Depois de alguns anos de obras, inaugurou-se a restauração da Fábrica Santa Amélia, na antiga Rua da Madre Deus, onde, nos primórdios da ocupação da cidade de São Luís, quando aqui chegaram os franceses, havia uma rica floresta de bacuri, madeira que foi cortada para construir os telhados e os pisos dos nossos velhos sobrados. O Arquivo Público de São Luís tem uma rica coleção de petições de licenças para retirar a madeira feitas ao Presidente da Câmara — que naquele tempo era o Executivo da cidade, pois o cargo de prefeito só veio a ser criado na década de 1840, sob protestos gerais, que foram uma das causas da Balaiada. 

Foi ali, na esquina fronteira ao edifício da fábrica, na casa de Cândido Costa, que, em 1944, eu aluguei um quarto para morar com meu irmão Evandro. Era o tempo da Segunda Guerra Mundial e eu estudava no Liceu Maranhense. 

Tive uma emoção muito grande quando, há dois anos, Kátia Bogéa — essa dedicada defensora da cidade de São Luís, que tem feito um excelente trabalho no Iphan — convidou-me para, em companhia do reitor Natalino Salgado, visitar as obras. Depois, fui ao meu antigo quarto, cuja recordação guardo indelével na minha vida. A esposa do Candido Costa era empregada da fábrica e encheu de carinho aqueles tempos em que começava minha vida.
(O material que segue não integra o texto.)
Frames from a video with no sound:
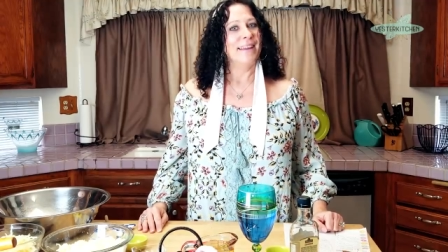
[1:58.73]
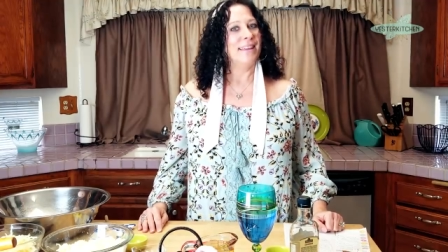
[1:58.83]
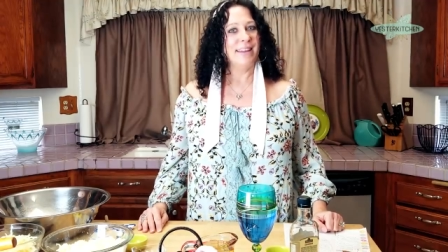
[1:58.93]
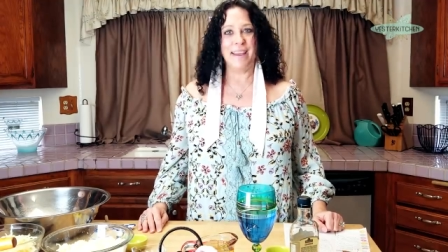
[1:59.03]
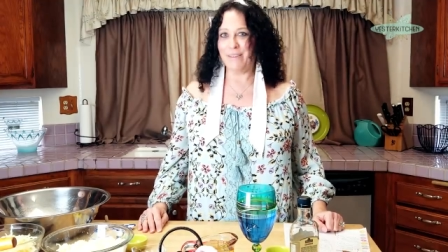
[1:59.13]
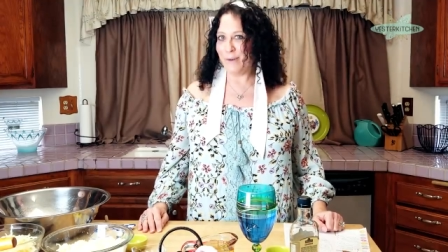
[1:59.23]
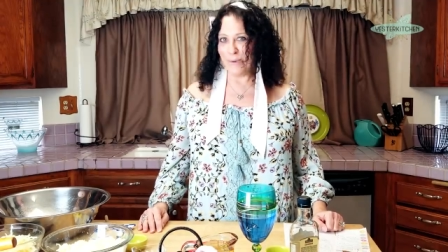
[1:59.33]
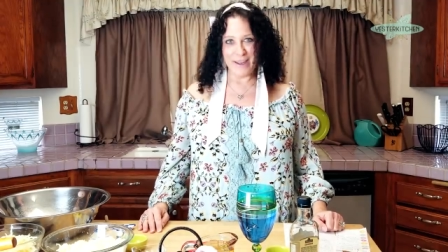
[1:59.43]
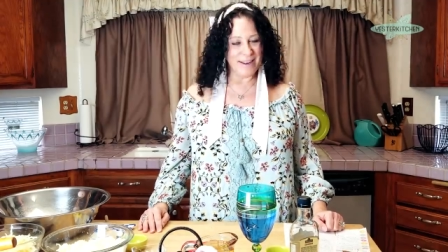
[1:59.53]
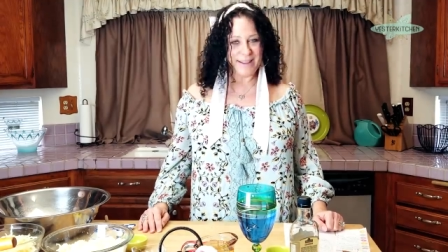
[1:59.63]
You never
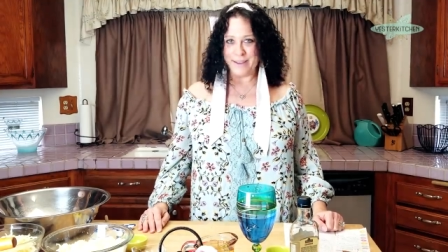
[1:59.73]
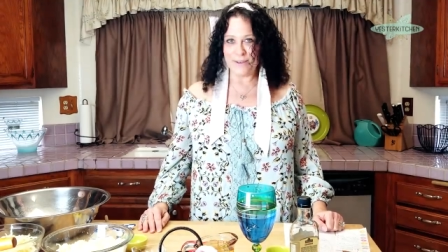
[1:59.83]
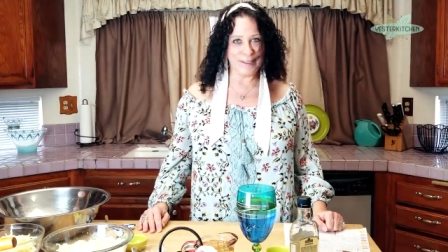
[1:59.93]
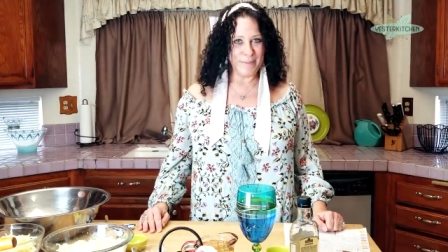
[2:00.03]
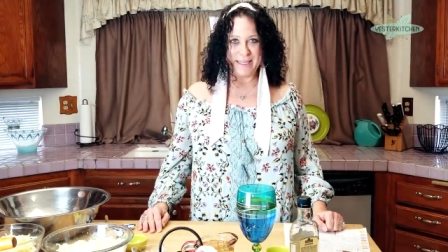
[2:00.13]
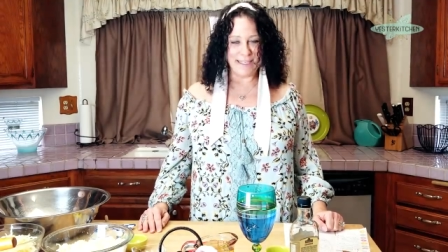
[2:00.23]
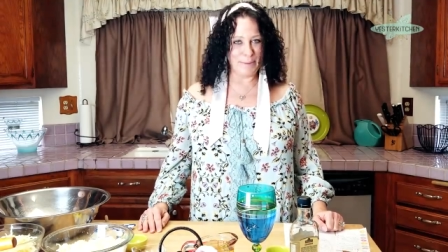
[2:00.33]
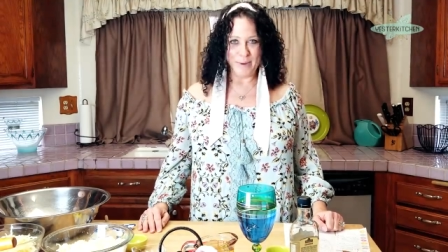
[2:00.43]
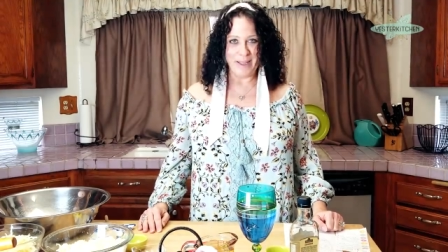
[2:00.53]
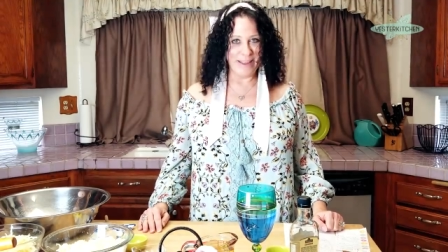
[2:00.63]
wanted to lose a piece
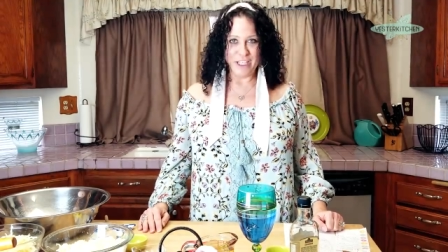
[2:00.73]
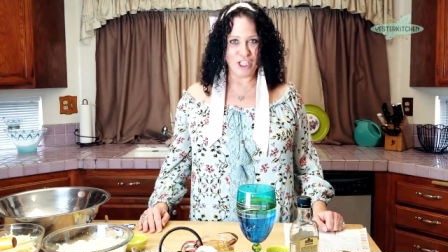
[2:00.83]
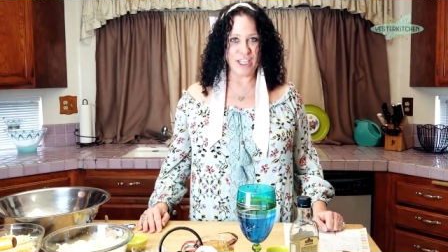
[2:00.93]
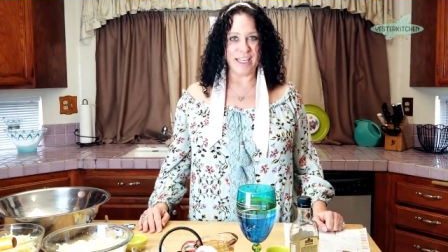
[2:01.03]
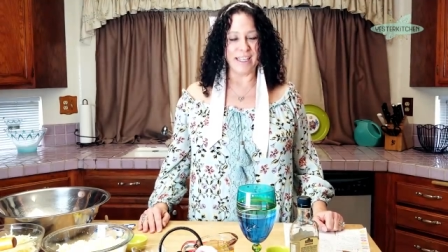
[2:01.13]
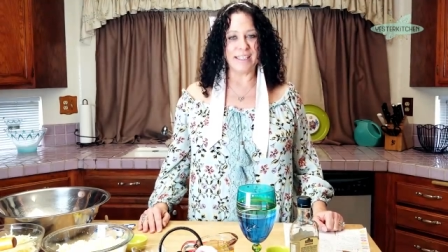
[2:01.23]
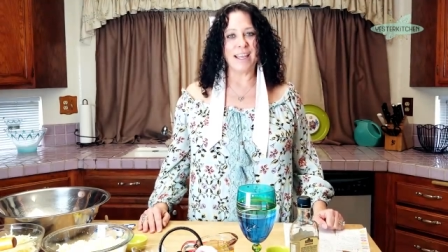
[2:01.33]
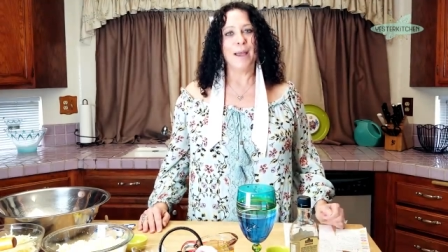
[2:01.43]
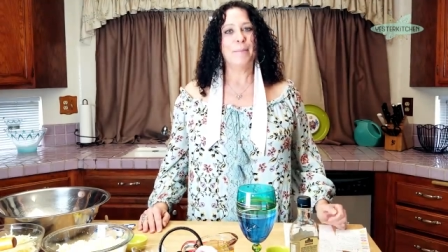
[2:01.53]
of bread and the cheeseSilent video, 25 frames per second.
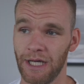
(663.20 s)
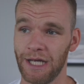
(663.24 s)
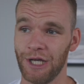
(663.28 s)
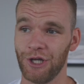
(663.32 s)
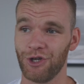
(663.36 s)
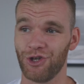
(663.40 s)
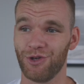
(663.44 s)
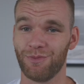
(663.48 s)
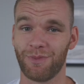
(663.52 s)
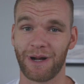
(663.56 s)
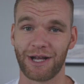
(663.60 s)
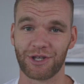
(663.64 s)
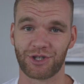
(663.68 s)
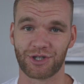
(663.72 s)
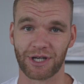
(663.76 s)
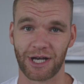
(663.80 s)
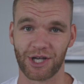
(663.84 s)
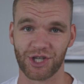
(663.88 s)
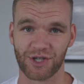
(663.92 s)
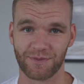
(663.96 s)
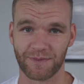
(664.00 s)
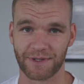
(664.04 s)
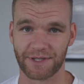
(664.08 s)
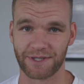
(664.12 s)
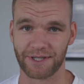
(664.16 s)
you might charge
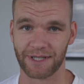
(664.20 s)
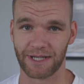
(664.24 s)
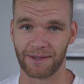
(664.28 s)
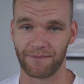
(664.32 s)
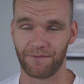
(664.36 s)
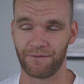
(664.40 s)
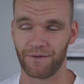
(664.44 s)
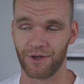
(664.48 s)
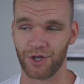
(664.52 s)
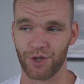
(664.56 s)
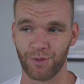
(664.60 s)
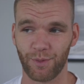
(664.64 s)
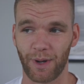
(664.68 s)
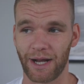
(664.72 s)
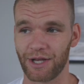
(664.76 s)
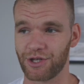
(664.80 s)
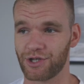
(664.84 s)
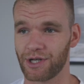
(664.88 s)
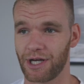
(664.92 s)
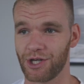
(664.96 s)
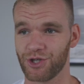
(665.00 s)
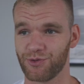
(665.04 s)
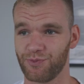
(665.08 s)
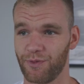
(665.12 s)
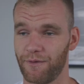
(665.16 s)
them a setup fee, you might
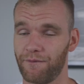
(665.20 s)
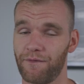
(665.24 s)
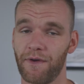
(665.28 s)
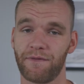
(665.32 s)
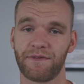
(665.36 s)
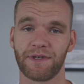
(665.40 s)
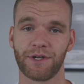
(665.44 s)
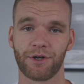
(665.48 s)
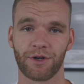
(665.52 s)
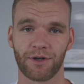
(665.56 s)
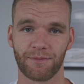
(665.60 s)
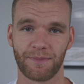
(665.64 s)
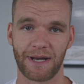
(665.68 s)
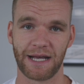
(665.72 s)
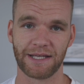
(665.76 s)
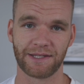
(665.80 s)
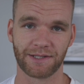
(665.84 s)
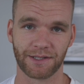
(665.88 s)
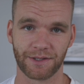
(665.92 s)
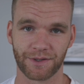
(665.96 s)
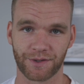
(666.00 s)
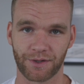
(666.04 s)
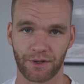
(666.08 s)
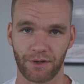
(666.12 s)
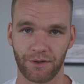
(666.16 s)
charge them a $50
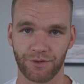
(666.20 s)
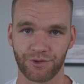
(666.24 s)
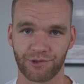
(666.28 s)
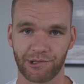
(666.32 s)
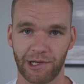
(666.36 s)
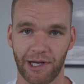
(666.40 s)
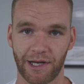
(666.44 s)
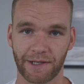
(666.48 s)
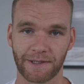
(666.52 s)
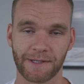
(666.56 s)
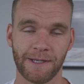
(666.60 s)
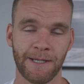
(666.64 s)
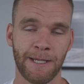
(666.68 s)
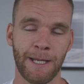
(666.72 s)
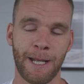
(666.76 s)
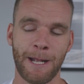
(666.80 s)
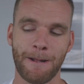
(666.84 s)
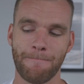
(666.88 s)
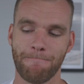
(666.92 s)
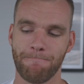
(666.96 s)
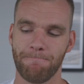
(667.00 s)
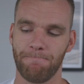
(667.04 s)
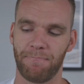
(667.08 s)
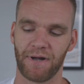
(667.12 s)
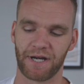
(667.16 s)
maintenance contract.
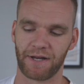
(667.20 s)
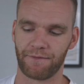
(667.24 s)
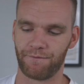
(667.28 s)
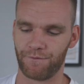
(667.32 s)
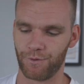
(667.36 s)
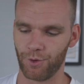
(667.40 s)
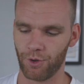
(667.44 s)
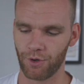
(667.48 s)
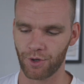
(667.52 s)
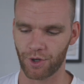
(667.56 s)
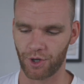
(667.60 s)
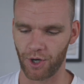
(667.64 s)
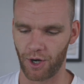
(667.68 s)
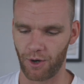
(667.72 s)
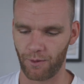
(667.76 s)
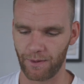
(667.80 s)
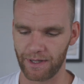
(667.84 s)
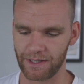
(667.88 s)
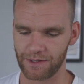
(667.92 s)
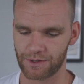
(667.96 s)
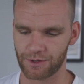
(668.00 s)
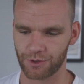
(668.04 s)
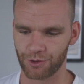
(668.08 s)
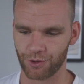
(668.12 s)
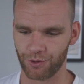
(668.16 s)
But if you're
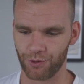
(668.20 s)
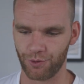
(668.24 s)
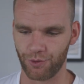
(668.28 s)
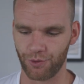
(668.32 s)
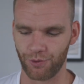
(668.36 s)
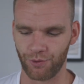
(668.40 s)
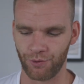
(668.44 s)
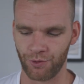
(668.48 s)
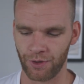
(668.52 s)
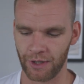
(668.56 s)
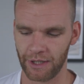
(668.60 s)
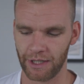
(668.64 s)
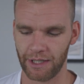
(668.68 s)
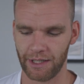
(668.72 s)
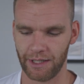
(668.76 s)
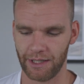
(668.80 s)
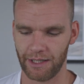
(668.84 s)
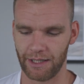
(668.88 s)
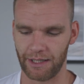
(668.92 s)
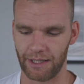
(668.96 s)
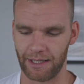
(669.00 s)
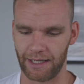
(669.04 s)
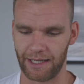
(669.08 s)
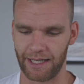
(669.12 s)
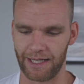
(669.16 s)
going to
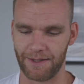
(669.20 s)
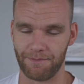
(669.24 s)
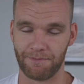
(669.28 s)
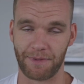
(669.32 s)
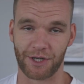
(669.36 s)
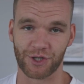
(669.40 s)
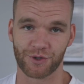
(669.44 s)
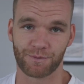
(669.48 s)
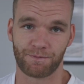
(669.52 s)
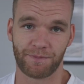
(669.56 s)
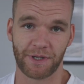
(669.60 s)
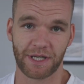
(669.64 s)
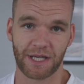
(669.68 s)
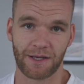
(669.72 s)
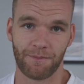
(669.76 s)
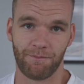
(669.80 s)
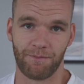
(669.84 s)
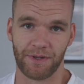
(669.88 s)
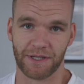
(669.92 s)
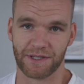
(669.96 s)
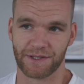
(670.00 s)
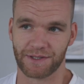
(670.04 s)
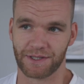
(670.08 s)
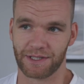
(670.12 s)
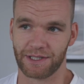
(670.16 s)
a much bigger
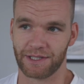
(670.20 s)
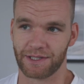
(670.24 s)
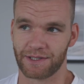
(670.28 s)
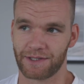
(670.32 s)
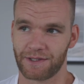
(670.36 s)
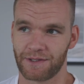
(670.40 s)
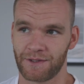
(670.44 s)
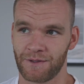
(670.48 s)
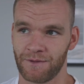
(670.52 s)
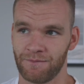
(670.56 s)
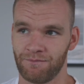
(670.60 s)
business,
A fábrica começava a funcionar às cinco horas da manhã, quando o apito mostrava que as máquinas iam rodar e nos acordava, e iniciávamos nossa preparação para irmos ao colégio, cujas aulas começavam às sete horas. 

O parque têxtil do Maranhão vivia sua última fase de trabalho, porque, com a guerra, o preço do tecido aumentou, atraindo novos estados produtores, enquanto nós produzíamos com máquinas velhas, incapazes de concorrer com as outras fábricas brasileiras. 

Evandro e eu pagávamos cem mil réis, 90 do aluguel com comida e dez para lavar a roupa. Recordo que foi ali que pela primeira vez li o "Dom Quixote", que o poeta Corrêa de Araújo, diretor da Biblioteca Pública, que funcionava onde hoje é a Academia Maranhense de Letras, me emprestara. Não tinha ainda o amadurecimento intelectual para absorver toda a grandeza do maior livro escrito no mundo. Mas ficou a marca do meu esforço na minha memória, e depois várias vezes durante a vida tive a oportunidade de o reler. Ele não é um livro, são todos os livros, tal a variedade de temas e a beleza da mistura do dramático, do irônico, do trágico, do épico e a extraordinária construção dos personagens. 

Como não tínhamos jantar e nossa refeição noturna era só café com pão recheado de açúcar, eu ia comprar o pão na outra esquina, na Rua São Pantaleão, na padaria Macieira, do avô da moça com quem iria casar, Marly. 

Fico feliz em saber que agora aquele prédio da Fábrica Santa Amélia tem um destino fixo para uma causa nobre, aquela que consumiu as noites e os dias da minha adolescência: a educação.